■ **Exercise requirements**
Print every entry again exactly, with no pictures.

----- Record extracts

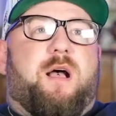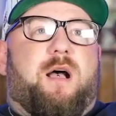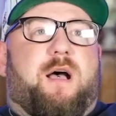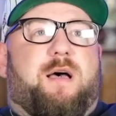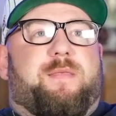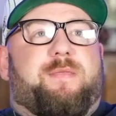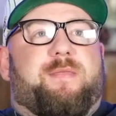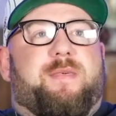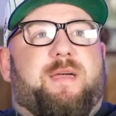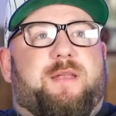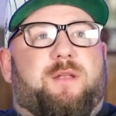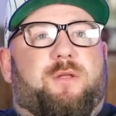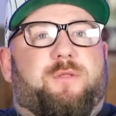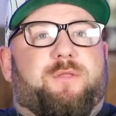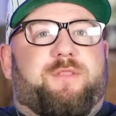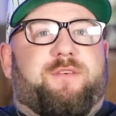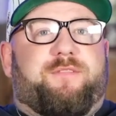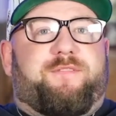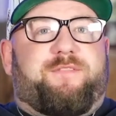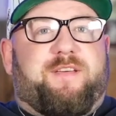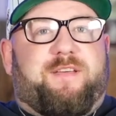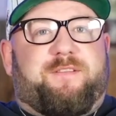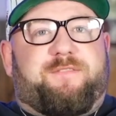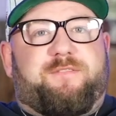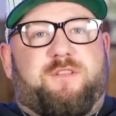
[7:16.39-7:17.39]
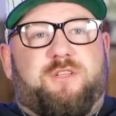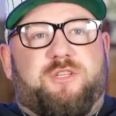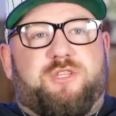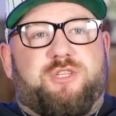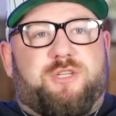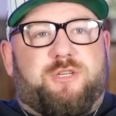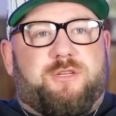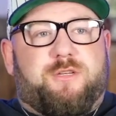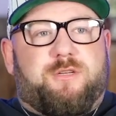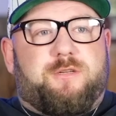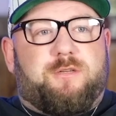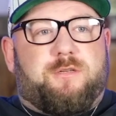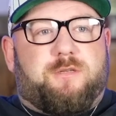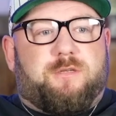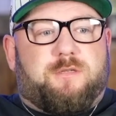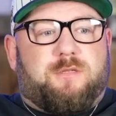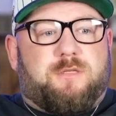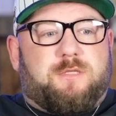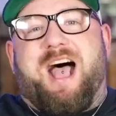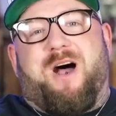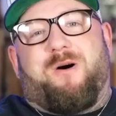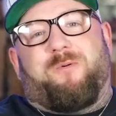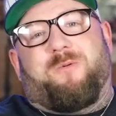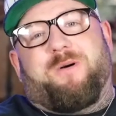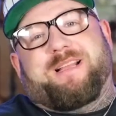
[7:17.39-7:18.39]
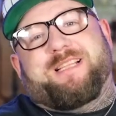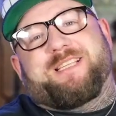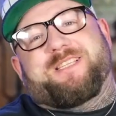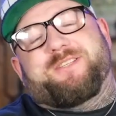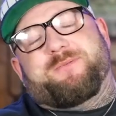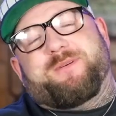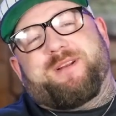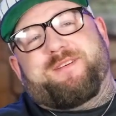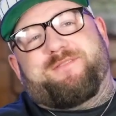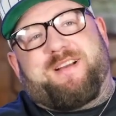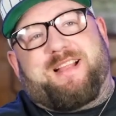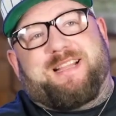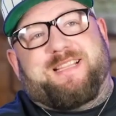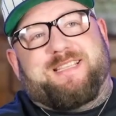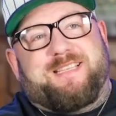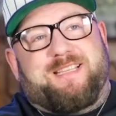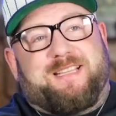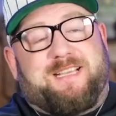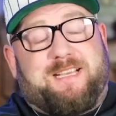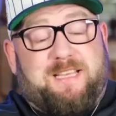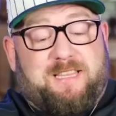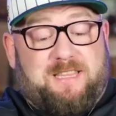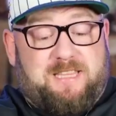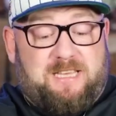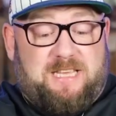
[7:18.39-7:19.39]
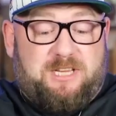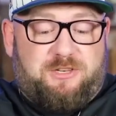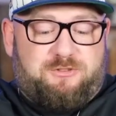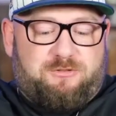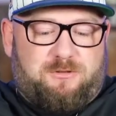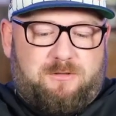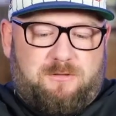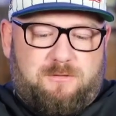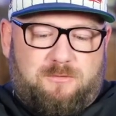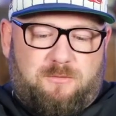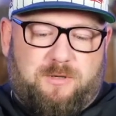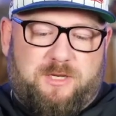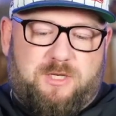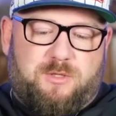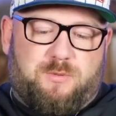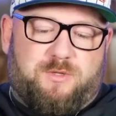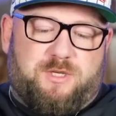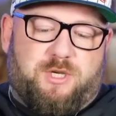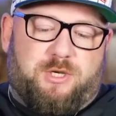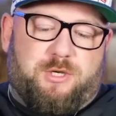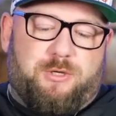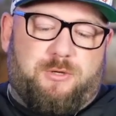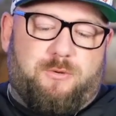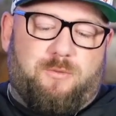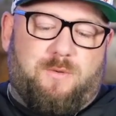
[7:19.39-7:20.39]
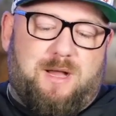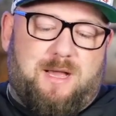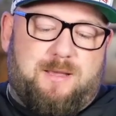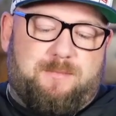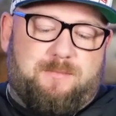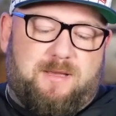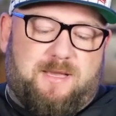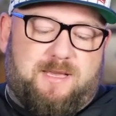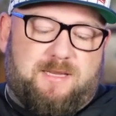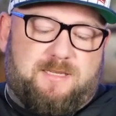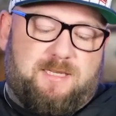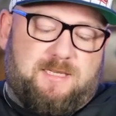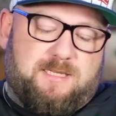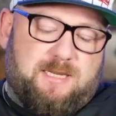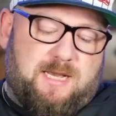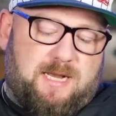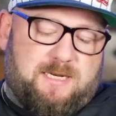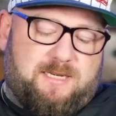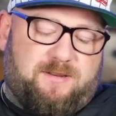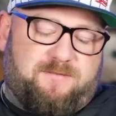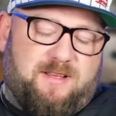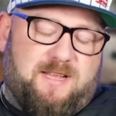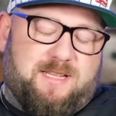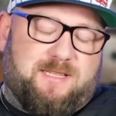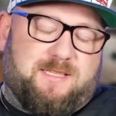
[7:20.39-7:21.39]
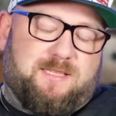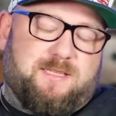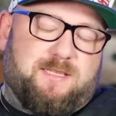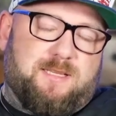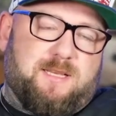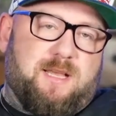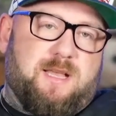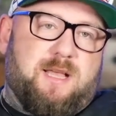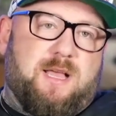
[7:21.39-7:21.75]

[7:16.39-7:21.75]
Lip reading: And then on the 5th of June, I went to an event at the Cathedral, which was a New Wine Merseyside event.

----------

■ **Task response**
[7:16.39-7:17.39]
[7:17.39-7:18.39]
[7:18.39-7:19.39]
[7:19.39-7:20.39]
[7:20.39-7:21.39]
[7:21.39-7:21.75]

[7:16.39-7:21.75]
Lip reading: And then on the 5th of June, I went to an event at the Cathedral, which was a New Wine Merseyside event.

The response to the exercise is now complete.